### [ENTRIES SUPPLIED]

•••••

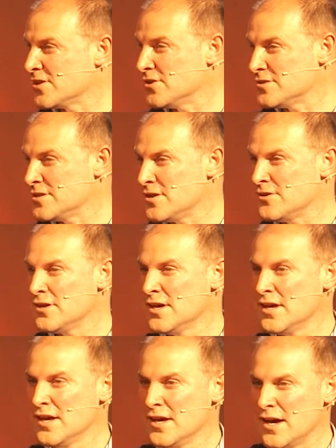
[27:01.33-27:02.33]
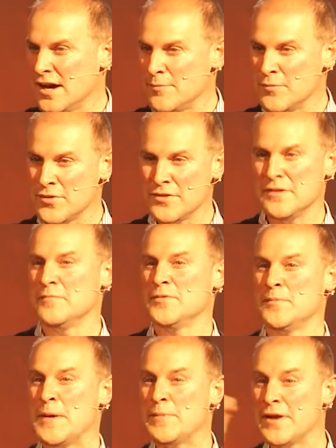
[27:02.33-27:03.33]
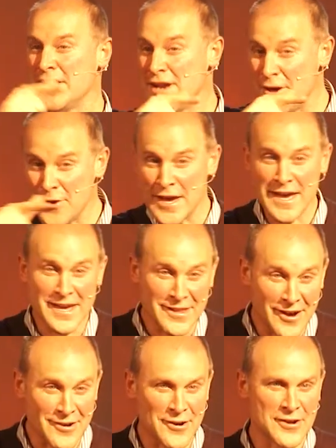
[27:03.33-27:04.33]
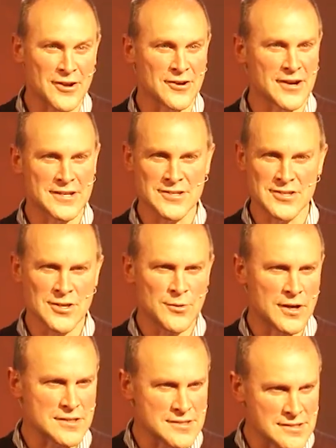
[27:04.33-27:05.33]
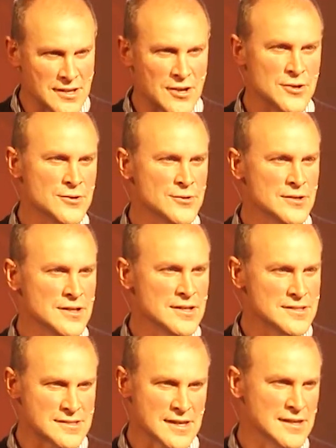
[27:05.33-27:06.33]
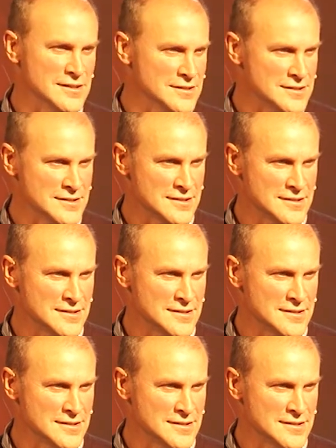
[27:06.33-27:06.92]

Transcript: God. You know, the people I know here, our own congregation, you are so skilled.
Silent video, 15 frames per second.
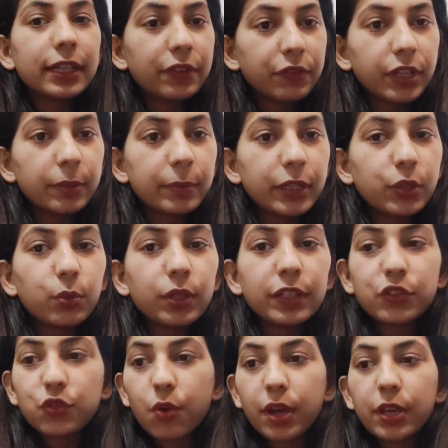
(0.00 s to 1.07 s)
heat treatment to
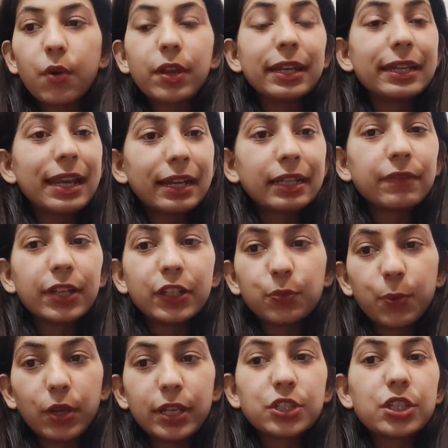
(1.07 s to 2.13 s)
destroy or inactivate
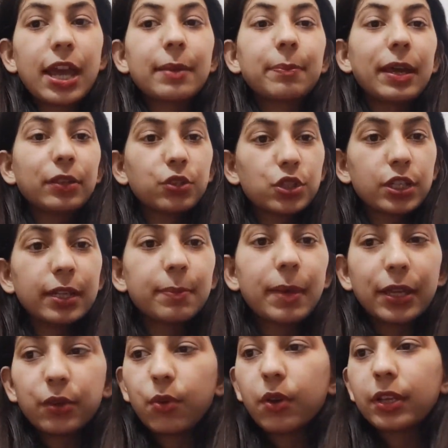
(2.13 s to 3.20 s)
spoilage and pathogenic
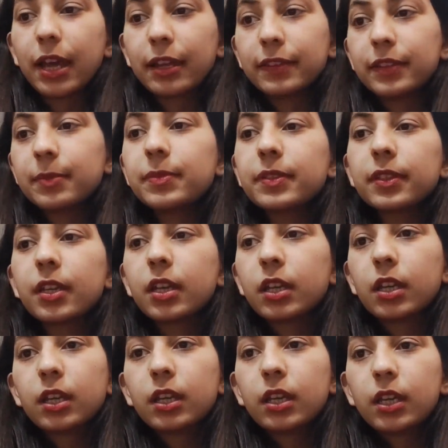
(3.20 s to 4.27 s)
microorganisms.
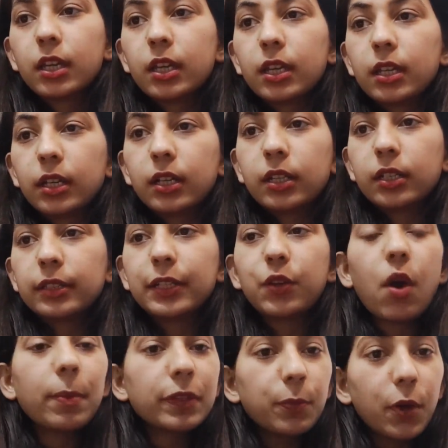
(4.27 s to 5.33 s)
Then
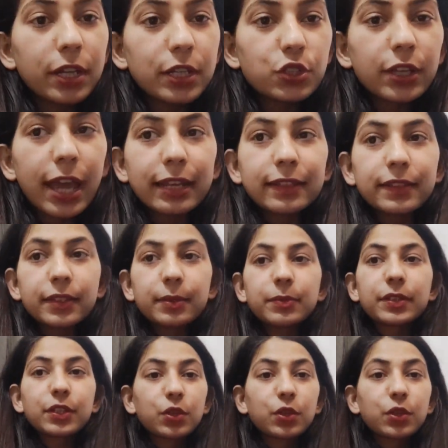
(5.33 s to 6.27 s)
common spoilage organisms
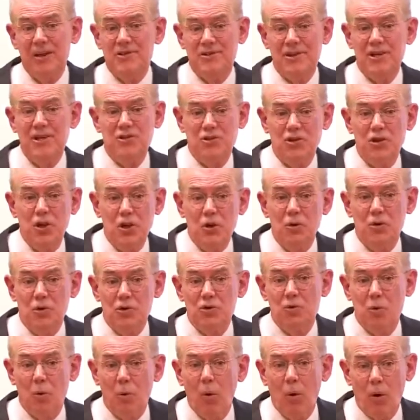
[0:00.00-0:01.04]
is these
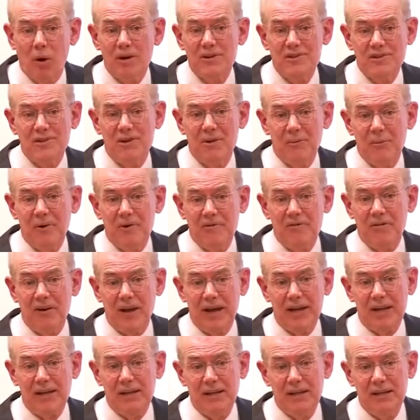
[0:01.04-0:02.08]
huge wars that we
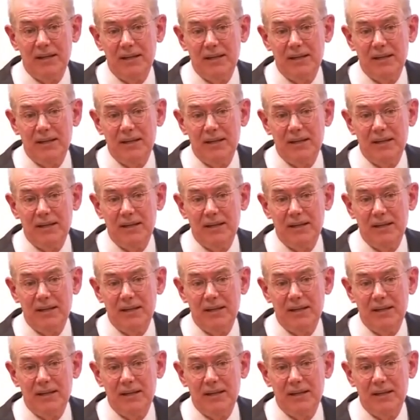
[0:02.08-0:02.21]
fight.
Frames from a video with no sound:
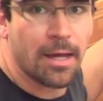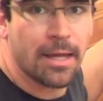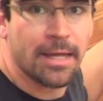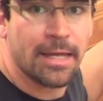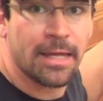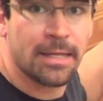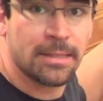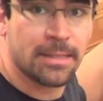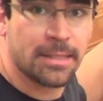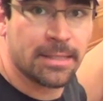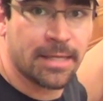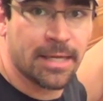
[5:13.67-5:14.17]

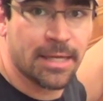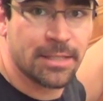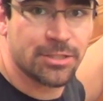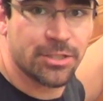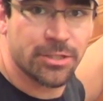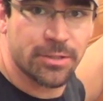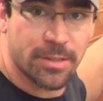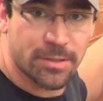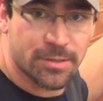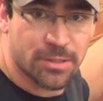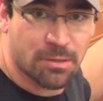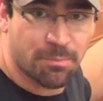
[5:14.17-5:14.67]
In the
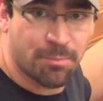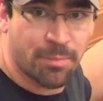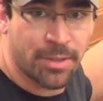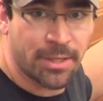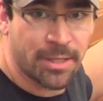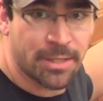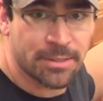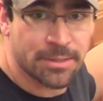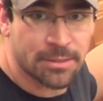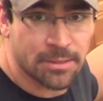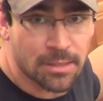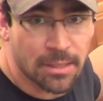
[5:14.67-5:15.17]
kitchen there's a
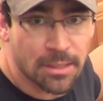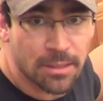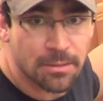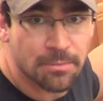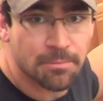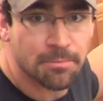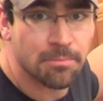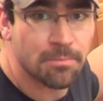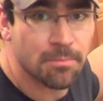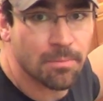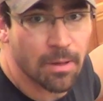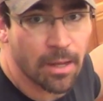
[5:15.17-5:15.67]
peninsula,
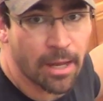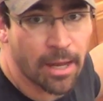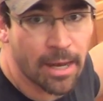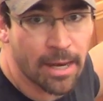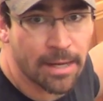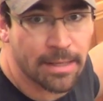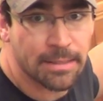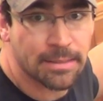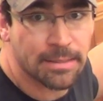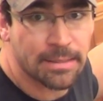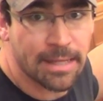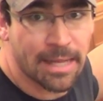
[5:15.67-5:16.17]

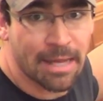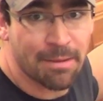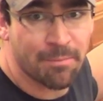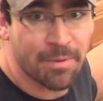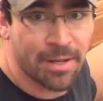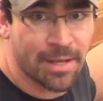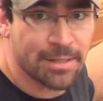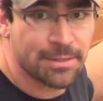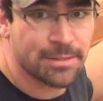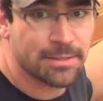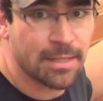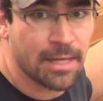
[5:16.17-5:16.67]
and that
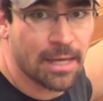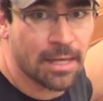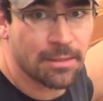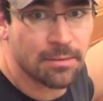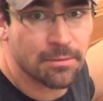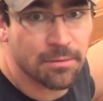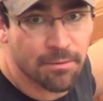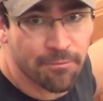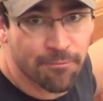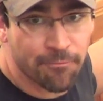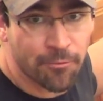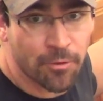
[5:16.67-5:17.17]
means
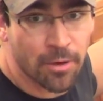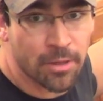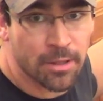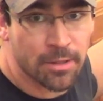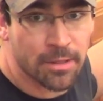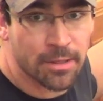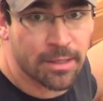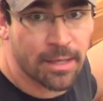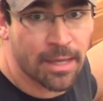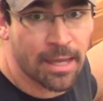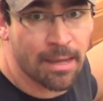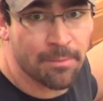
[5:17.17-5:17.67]
that the front of
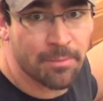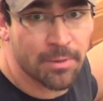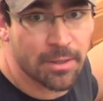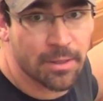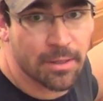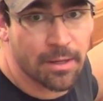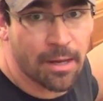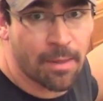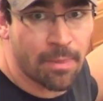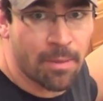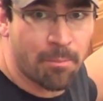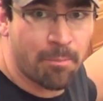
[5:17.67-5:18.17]
the
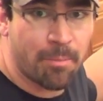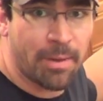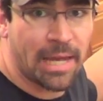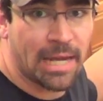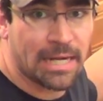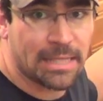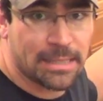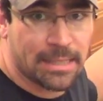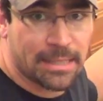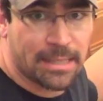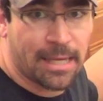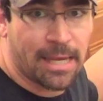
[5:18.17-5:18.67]
cabinet and the
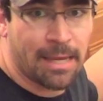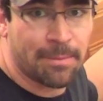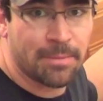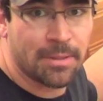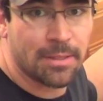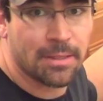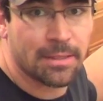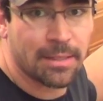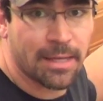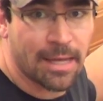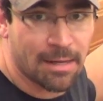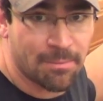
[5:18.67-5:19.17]
back of the
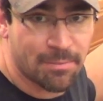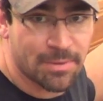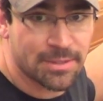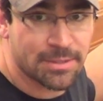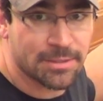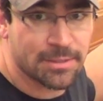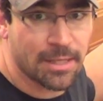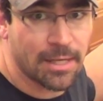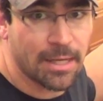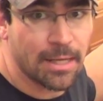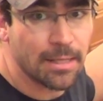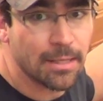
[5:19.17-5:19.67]
cabinet can be
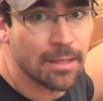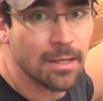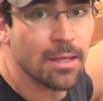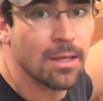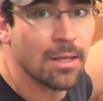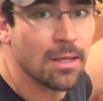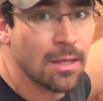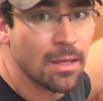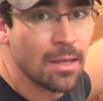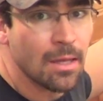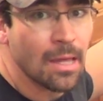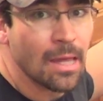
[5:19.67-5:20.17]
seen,
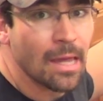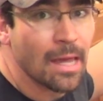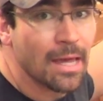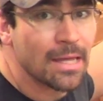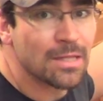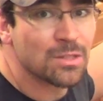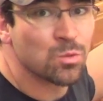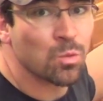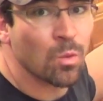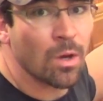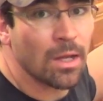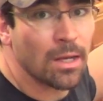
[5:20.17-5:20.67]

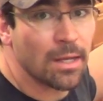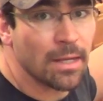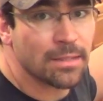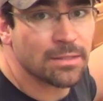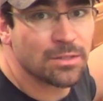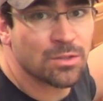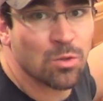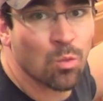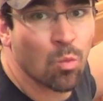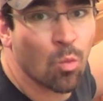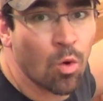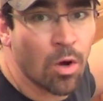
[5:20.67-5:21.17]
as well
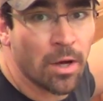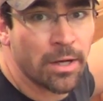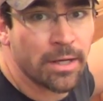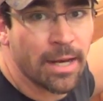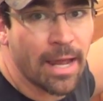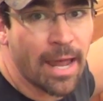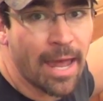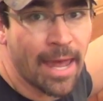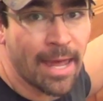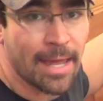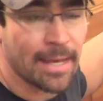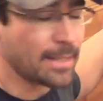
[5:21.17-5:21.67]
as the one
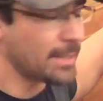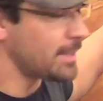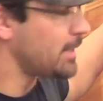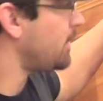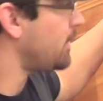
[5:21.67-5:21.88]
end.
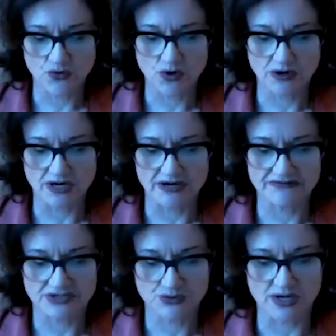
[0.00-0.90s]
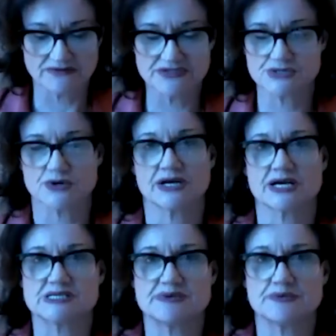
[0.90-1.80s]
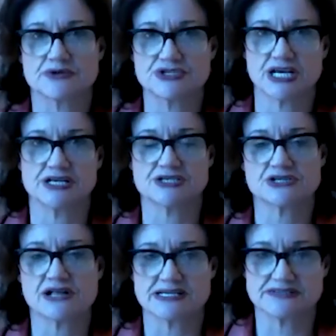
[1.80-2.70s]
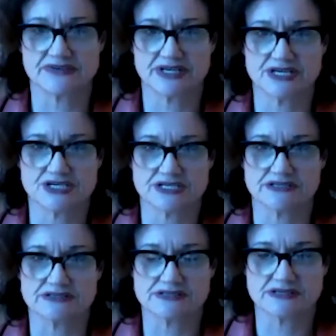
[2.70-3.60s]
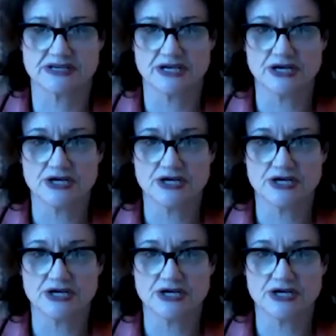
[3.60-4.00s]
4 of the 12 disorganized people changed classifications.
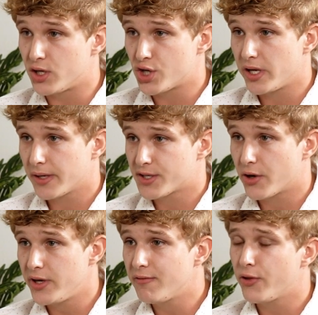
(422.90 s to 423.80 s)
engineer.
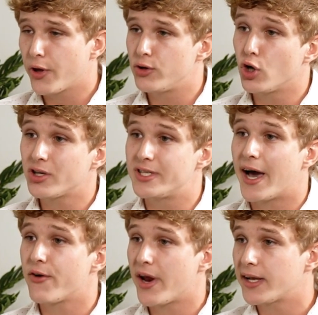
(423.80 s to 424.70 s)
So even though not
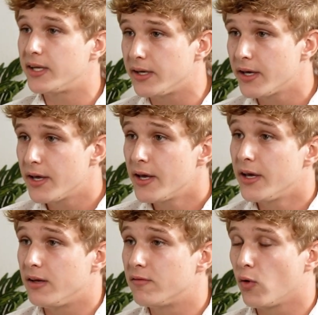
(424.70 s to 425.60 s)
directly
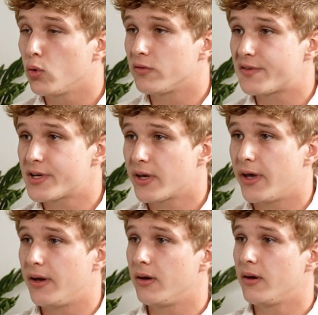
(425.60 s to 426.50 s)
involved
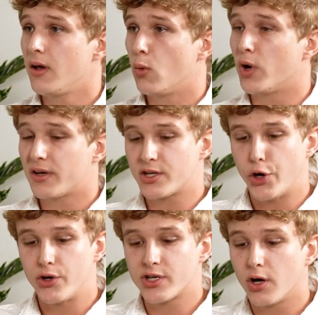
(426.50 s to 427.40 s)
in what
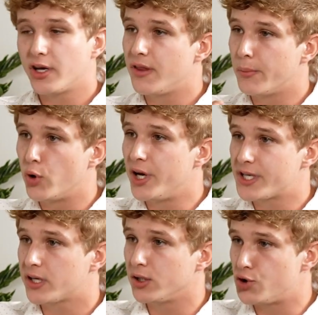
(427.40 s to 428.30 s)
goes on in the
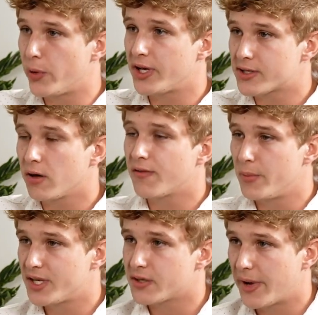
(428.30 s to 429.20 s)
political doings of the
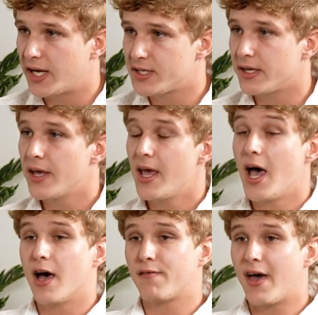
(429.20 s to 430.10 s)
municipality,
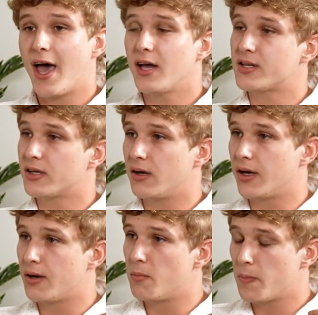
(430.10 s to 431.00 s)
I've had
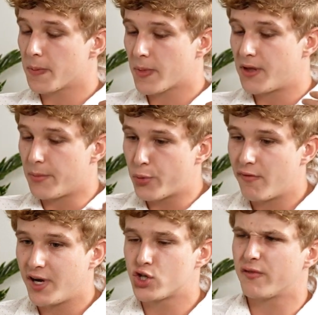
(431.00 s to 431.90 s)
the
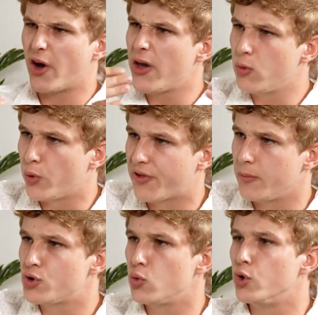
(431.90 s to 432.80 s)
privilege of going with
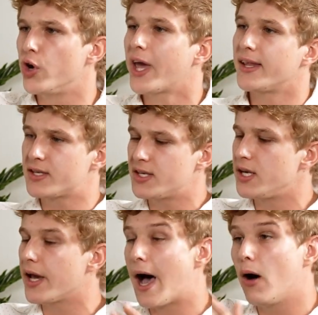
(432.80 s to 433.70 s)
him to work and
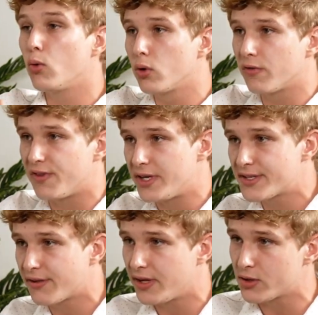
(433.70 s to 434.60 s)
seeing how all of
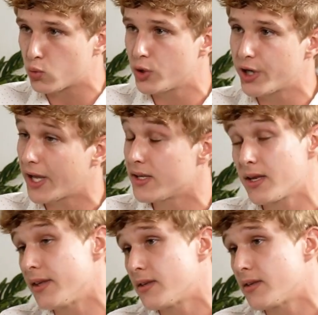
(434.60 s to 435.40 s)
these things work. And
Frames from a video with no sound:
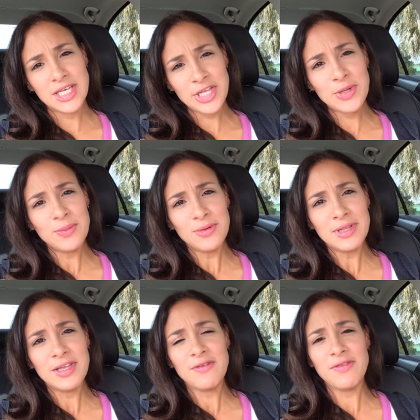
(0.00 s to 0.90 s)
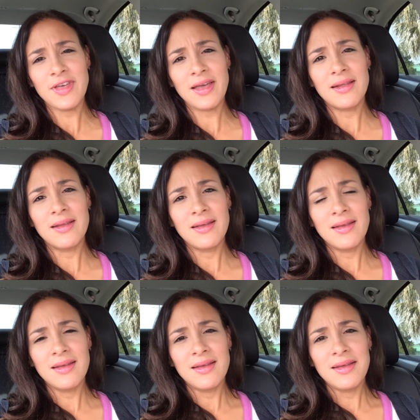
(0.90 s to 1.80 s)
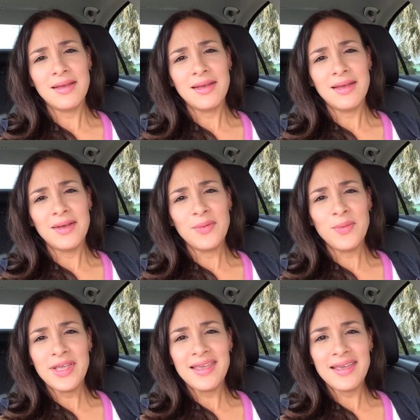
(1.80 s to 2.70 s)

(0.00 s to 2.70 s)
Can you believe that we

•••••

### [TASK REQUIREMENTS]
All lines between the one that contains "[5:19.17-5:19.67]" and the end of the records above, both included, are to be returned exactly as they stand, except for pictures, which are omitted.

### [RESPONSE BELOW]
[5:19.17-5:19.67]
cabinet can be
[5:19.67-5:20.17]
seen,
[5:20.17-5:20.67]

[5:20.67-5:21.17]
as well
[5:21.17-5:21.67]
as the one
[5:21.67-5:21.88]
end.
[0.00-0.90s]
[0.90-1.80s]
[1.80-2.70s]
[2.70-3.60s]
[3.60-4.00s]
4 of the 12 disorganized people changed classifications.
(422.90 s to 423.80 s)
engineer.
(423.80 s to 424.70 s)
So even though not
(424.70 s to 425.60 s)
directly
(425.60 s to 426.50 s)
involved
(426.50 s to 427.40 s)
in what
(427.40 s to 428.30 s)
goes on in the
(428.30 s to 429.20 s)
political doings of the
(429.20 s to 430.10 s)
municipality,
(430.10 s to 431.00 s)
I've had
(431.00 s to 431.90 s)
the
(431.90 s to 432.80 s)
privilege of going with
(432.80 s to 433.70 s)
him to work and
(433.70 s to 434.60 s)
seeing how all of
(434.60 s to 435.40 s)
these things work. And
Frames from a video with no sound:
(0.00 s to 0.90 s)
(0.90 s to 1.80 s)
(1.80 s to 2.70 s)

(0.00 s to 2.70 s)
Can you believe that we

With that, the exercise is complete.